For entries on which duties under the trafficking or reciprocal tariffs have been paid that have not been liquidated, an importer should consider requesting an extension of liquidation based upon V.O.S. Selections. In the event that the trafficking and reciprocal tariffs are finally held unlawful, an importer may then correct any unliquidated entries and expect a refund at liquidation. Because none of these tariffs were in effect earlier than March 2025, this course of action should cover the vast majority of subject entries at this point in time. For such entries that have been liquidated, the importer should consider filing a protest, asking CBP to hold a decision on the protest in abeyance until the court case is resolved. CBP may be obliged to grant the protest in the event that the Federal Circuit's ruling holds. If CBP denies the protest, the importer will have the right to proceed to court under the CIT's 28 U.S.C. § 1581(a) jurisdiction.
Additionally, an affected importer may have interest in filing a court case, both as a failsafe approach attempting to bypass the protest route and in light of CASA. This would conceivably fall under the CIT's § 1581(i) two-year residual jurisdiction, as does V.O.S. Selections itself, and place the importer before the court as a party entitled to relief. However an importer chooses to proceed, it is imperative to keep good records of the duties paid, as they are paid, so that refund claims can be substantiated, whether in coordination with customs brokers or in-house, and liquidation statuses can be monitored to avoid missing deadlines. We suggest regularly downloading payment data from CBP's Automated Commercial Environment (ACE) to keep records complete.

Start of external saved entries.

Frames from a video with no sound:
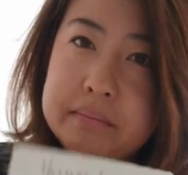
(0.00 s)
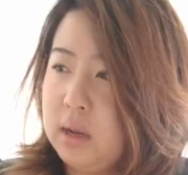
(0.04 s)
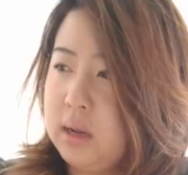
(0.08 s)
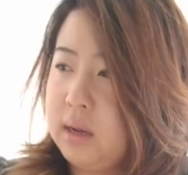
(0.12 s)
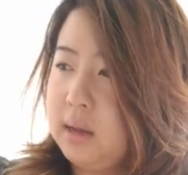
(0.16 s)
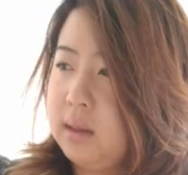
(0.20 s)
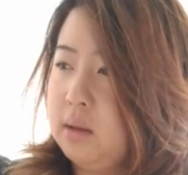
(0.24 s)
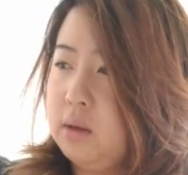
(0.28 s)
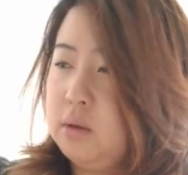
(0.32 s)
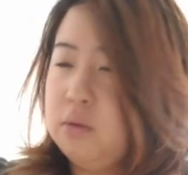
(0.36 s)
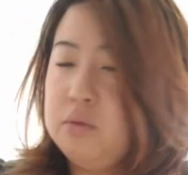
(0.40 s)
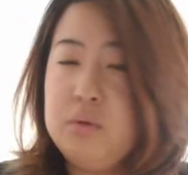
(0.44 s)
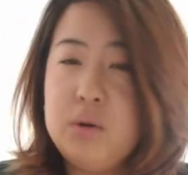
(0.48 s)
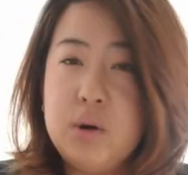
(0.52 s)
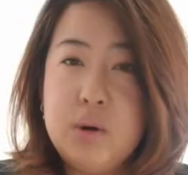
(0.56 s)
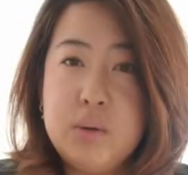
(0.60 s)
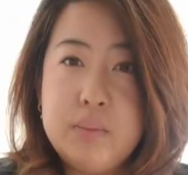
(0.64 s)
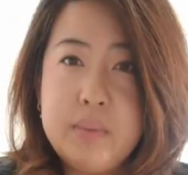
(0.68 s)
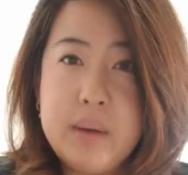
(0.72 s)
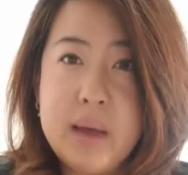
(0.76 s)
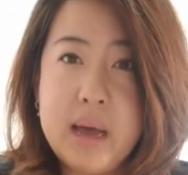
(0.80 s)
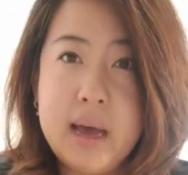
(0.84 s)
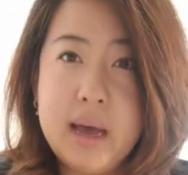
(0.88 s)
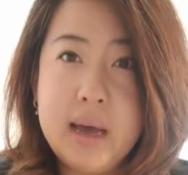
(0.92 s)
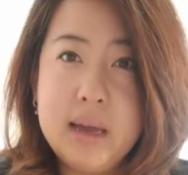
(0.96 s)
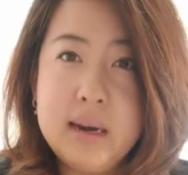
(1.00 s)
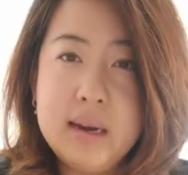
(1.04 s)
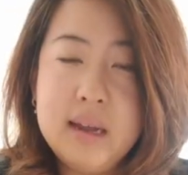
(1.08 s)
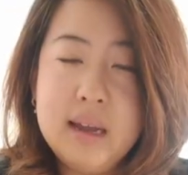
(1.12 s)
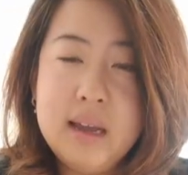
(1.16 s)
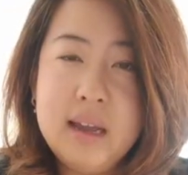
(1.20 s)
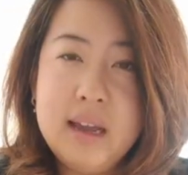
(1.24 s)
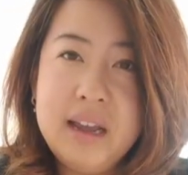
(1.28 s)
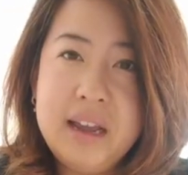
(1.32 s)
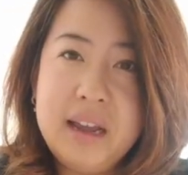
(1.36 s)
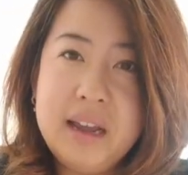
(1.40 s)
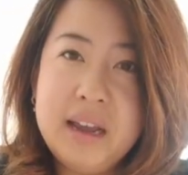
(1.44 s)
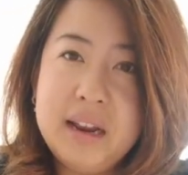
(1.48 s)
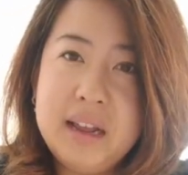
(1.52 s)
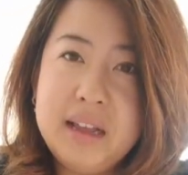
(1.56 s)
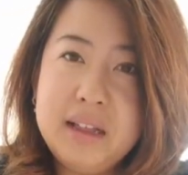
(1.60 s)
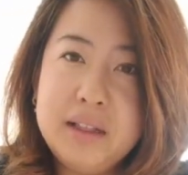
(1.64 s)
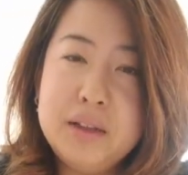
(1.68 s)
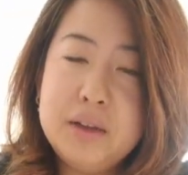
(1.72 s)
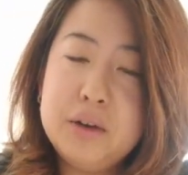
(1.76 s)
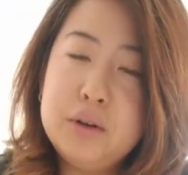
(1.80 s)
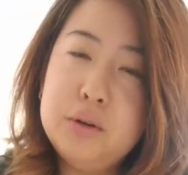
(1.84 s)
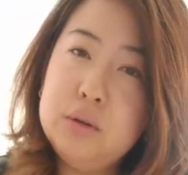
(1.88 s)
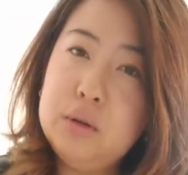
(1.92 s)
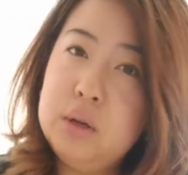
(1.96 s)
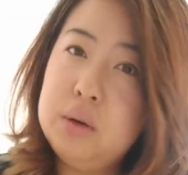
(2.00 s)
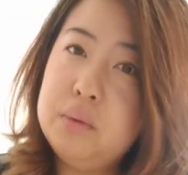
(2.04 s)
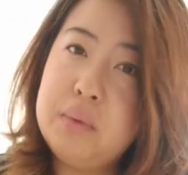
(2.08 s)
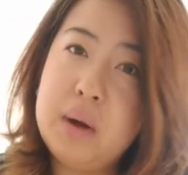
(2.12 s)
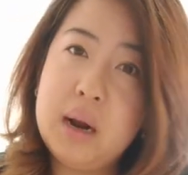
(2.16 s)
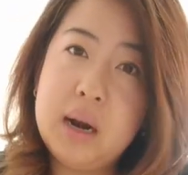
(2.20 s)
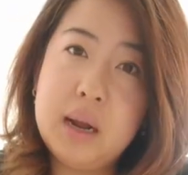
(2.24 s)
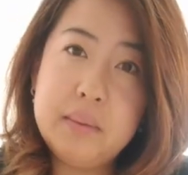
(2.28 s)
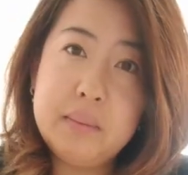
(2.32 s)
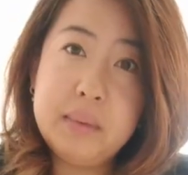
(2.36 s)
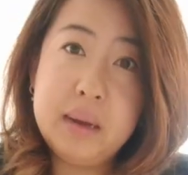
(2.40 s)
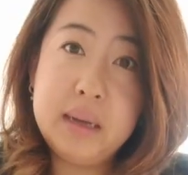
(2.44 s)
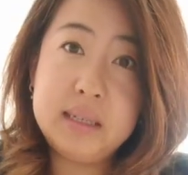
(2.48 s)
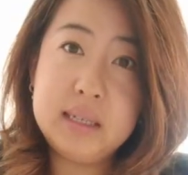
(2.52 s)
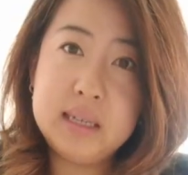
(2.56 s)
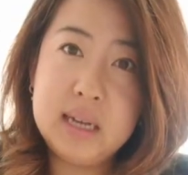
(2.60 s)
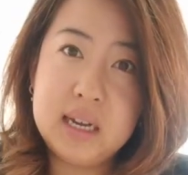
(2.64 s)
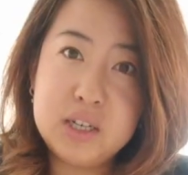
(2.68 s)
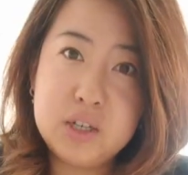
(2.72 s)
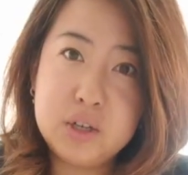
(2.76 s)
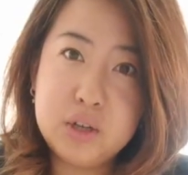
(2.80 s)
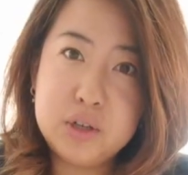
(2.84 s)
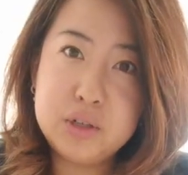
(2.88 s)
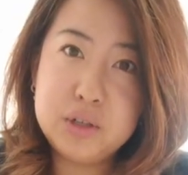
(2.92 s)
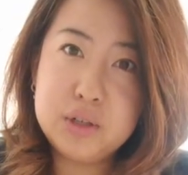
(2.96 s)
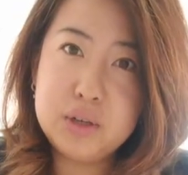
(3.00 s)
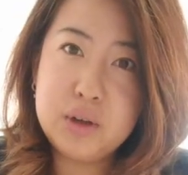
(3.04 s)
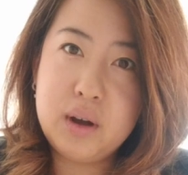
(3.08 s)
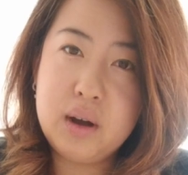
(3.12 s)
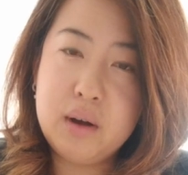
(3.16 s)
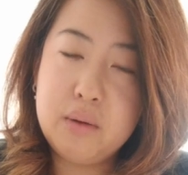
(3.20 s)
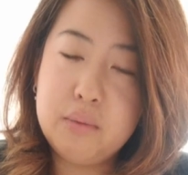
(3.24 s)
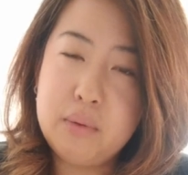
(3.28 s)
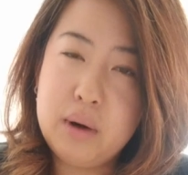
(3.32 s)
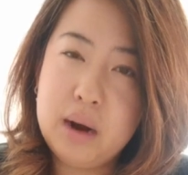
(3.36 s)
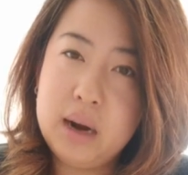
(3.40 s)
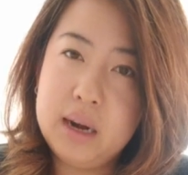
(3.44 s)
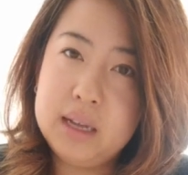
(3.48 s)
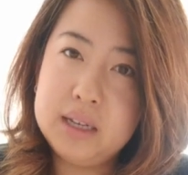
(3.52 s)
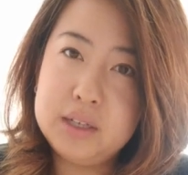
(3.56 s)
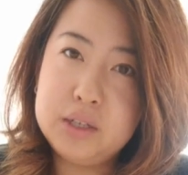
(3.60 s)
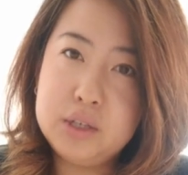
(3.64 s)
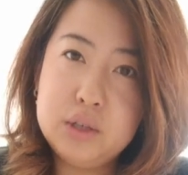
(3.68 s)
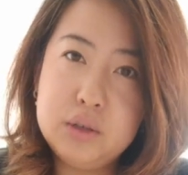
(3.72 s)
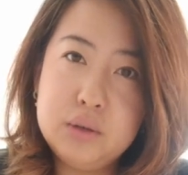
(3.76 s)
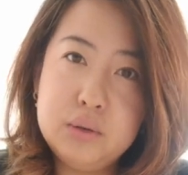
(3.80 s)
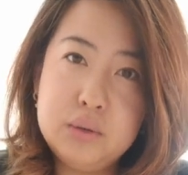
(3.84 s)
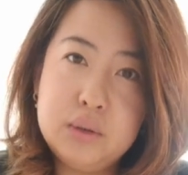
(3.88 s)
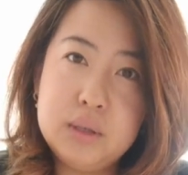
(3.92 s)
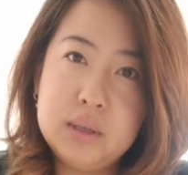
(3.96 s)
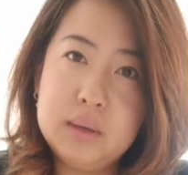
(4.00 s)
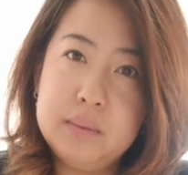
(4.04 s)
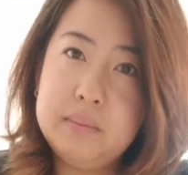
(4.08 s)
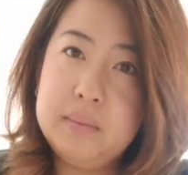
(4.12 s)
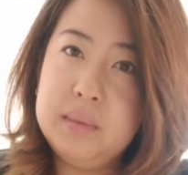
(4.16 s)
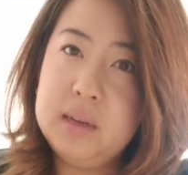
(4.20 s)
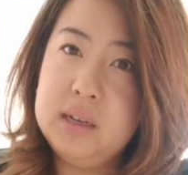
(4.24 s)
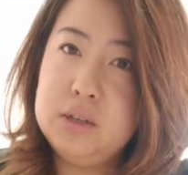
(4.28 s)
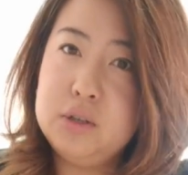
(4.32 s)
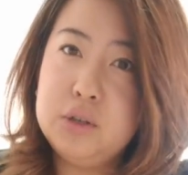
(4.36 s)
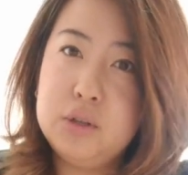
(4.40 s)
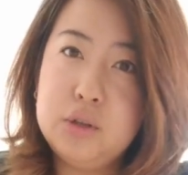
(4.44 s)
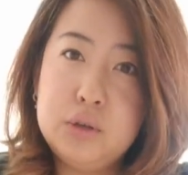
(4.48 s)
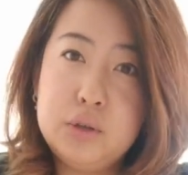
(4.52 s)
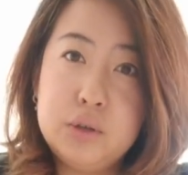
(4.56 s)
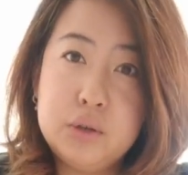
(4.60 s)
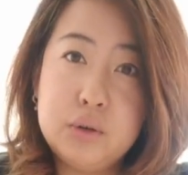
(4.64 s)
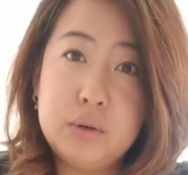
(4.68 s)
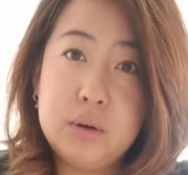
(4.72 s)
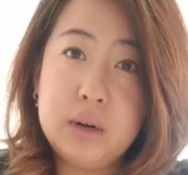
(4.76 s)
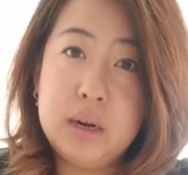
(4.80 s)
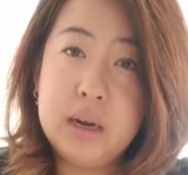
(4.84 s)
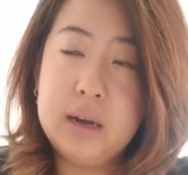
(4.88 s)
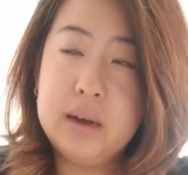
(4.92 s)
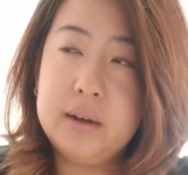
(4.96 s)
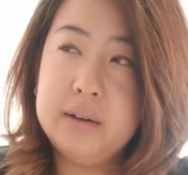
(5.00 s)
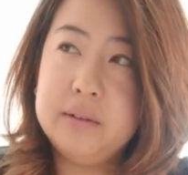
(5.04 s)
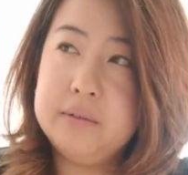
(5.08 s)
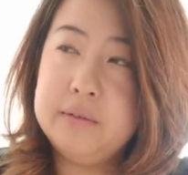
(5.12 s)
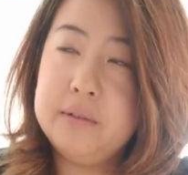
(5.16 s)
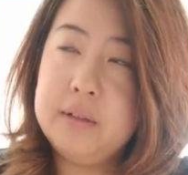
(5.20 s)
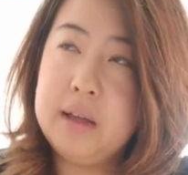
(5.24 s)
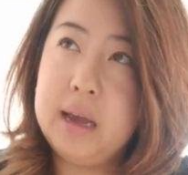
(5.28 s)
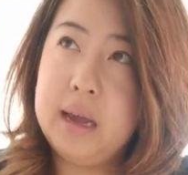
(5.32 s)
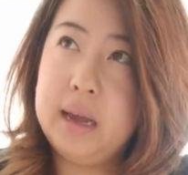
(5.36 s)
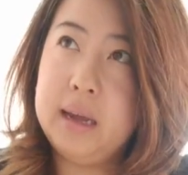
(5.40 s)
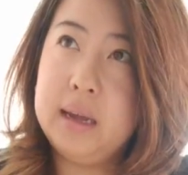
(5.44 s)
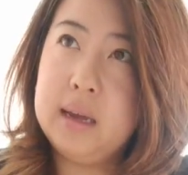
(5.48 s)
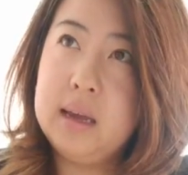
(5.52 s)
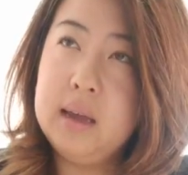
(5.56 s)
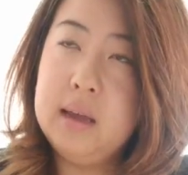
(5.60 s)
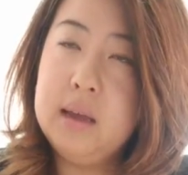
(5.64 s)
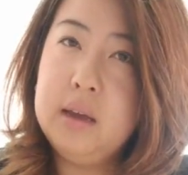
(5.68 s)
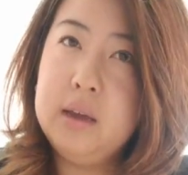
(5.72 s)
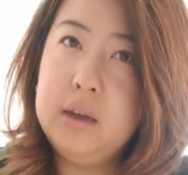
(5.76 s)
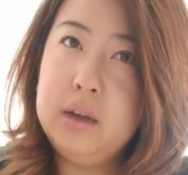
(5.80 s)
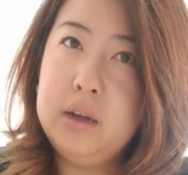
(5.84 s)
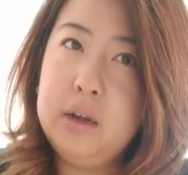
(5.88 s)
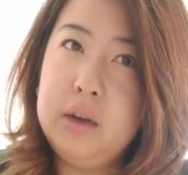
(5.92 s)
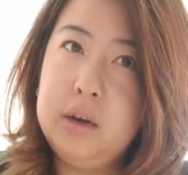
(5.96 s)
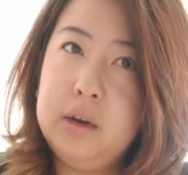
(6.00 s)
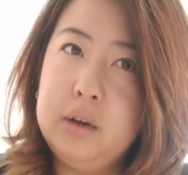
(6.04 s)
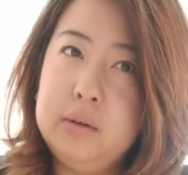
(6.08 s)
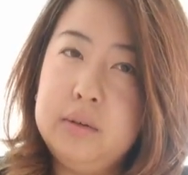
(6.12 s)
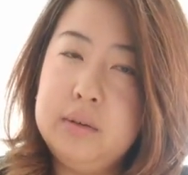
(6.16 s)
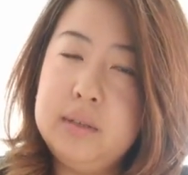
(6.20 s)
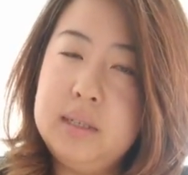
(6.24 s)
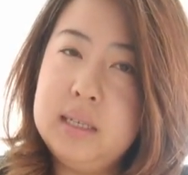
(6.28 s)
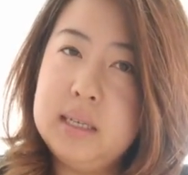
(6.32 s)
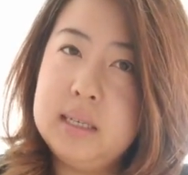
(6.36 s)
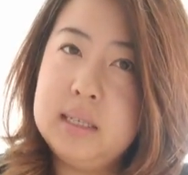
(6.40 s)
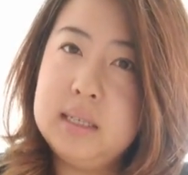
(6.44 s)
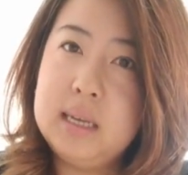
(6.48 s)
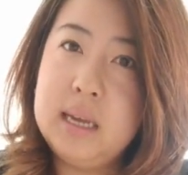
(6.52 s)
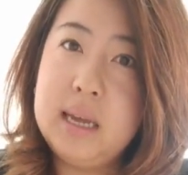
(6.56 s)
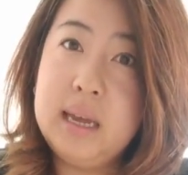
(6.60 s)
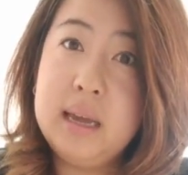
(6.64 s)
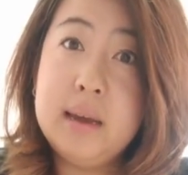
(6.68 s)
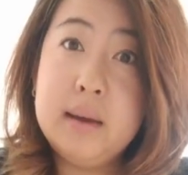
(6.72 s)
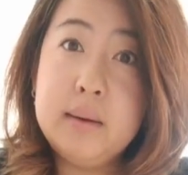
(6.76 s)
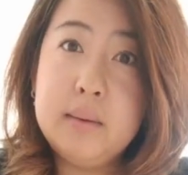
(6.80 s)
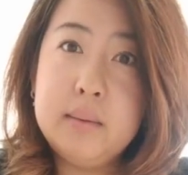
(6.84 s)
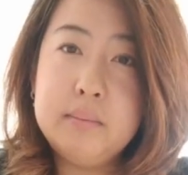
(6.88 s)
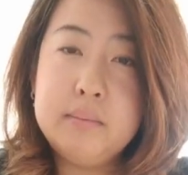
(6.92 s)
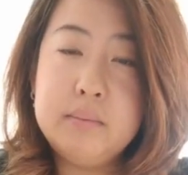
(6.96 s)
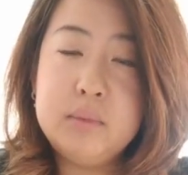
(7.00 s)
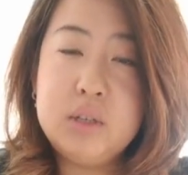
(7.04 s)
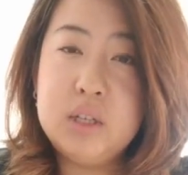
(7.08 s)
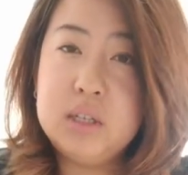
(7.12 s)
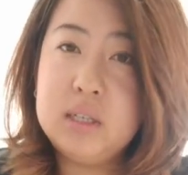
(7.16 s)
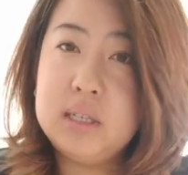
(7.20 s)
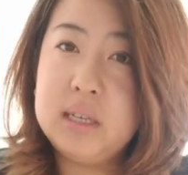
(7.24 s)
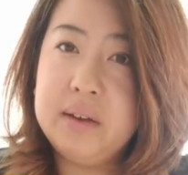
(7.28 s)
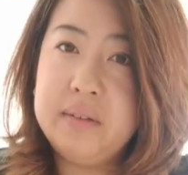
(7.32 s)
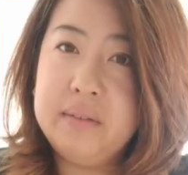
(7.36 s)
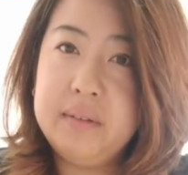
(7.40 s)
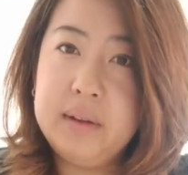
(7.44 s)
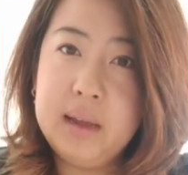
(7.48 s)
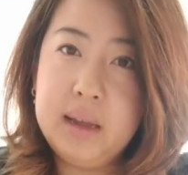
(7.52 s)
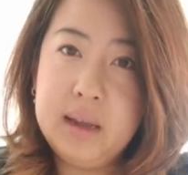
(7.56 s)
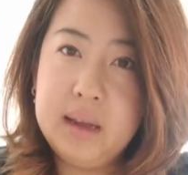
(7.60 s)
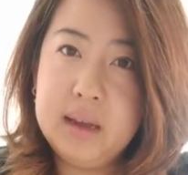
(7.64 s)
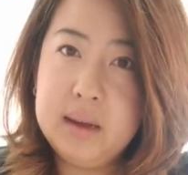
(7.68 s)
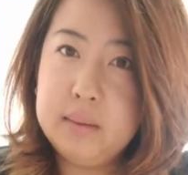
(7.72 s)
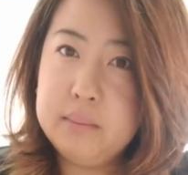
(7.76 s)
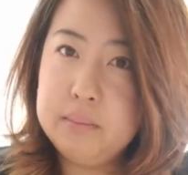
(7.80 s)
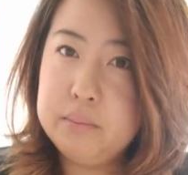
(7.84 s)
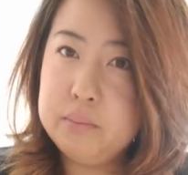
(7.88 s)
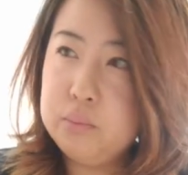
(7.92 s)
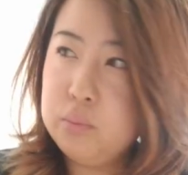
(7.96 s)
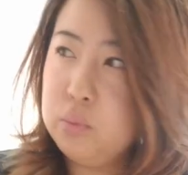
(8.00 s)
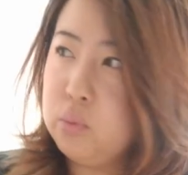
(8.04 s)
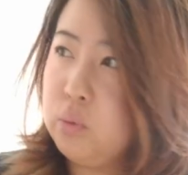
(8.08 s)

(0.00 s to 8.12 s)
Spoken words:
Or like a little notepad, and I literally write out my schedule. So I'll write it to something to the degree of like, 6 a.m. to 7 a.m.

Although the Federal Circuit expressly declined to "decid[e] whether IEEPA authorizes any tariffs at all," the actions above should be taken with respect to any duties paid pursuant to tariffs imposed under IEEPA, whether that tariff is the subject of the litigation or not. For instance, in addition to the trafficking and reciprocal tariffs, IEEPA is being used to support tariffs on Brazilian goods for the government's actions in "conflict with … the principle of free expression and free and fair elections, the rule of law, and respect for human rights," and on Indian goods for importing Russian oil despite the war in Ukraine. The decision makes the basis for those tariffs thinner, if it doesn't rule them out entirely; indeed, the concurrence states "that IEEPA does not authorize the President to impose any tariffs." Not directly vulnerable by virtue of this ruling, however, are tariffs imposed since Inauguration Day pursuant to other authorities, such as those on steel and aluminum under Section 232 or on Chinese goods under Section 301 (the latter of which is partially subject to challenge in a parallel pending Federal Circuit case).